• **DATA FOR THE TASK**:

--*--

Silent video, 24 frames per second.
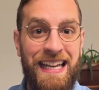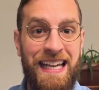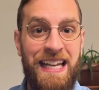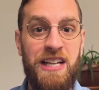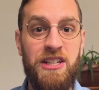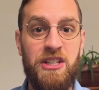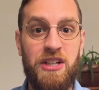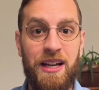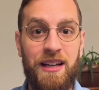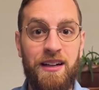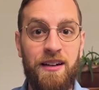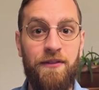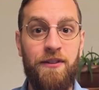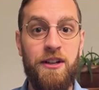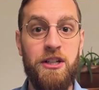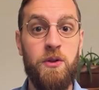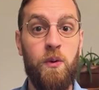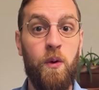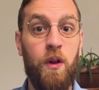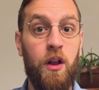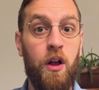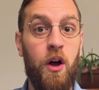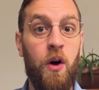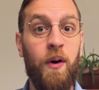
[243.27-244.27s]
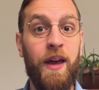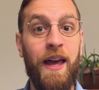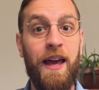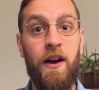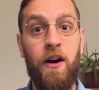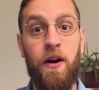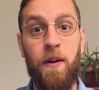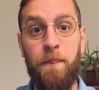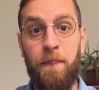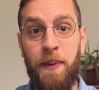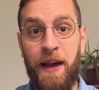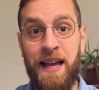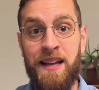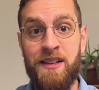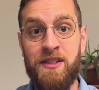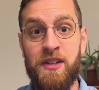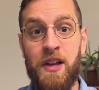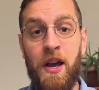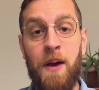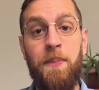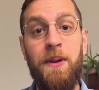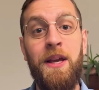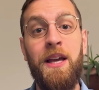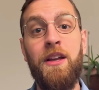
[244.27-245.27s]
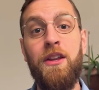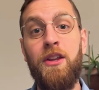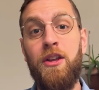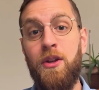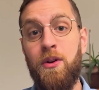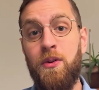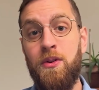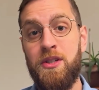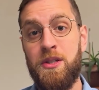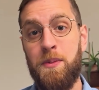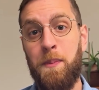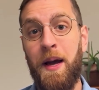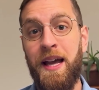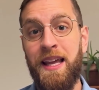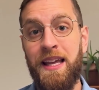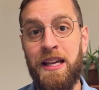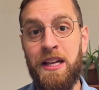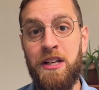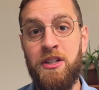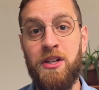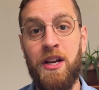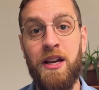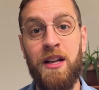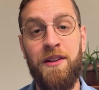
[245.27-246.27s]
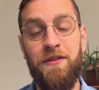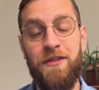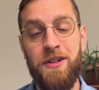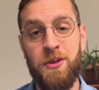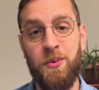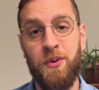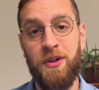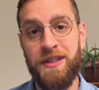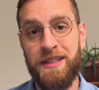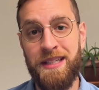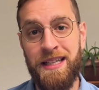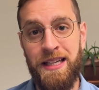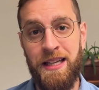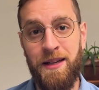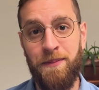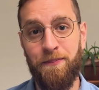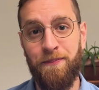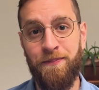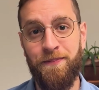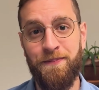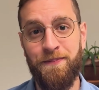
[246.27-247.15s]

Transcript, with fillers: each individual OKR base being used by each individual team.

--*--

• **YOUR OBJECTIVE**:
Word for word, restate the lines from the one containing "[245.27-246.27s]" through the end of the entries. Do not include pictures.

• **ANSWER BOX**:
[245.27-246.27s]
[246.27-247.15s]

Transcript, with fillers: each individual OKR base being used by each individual team.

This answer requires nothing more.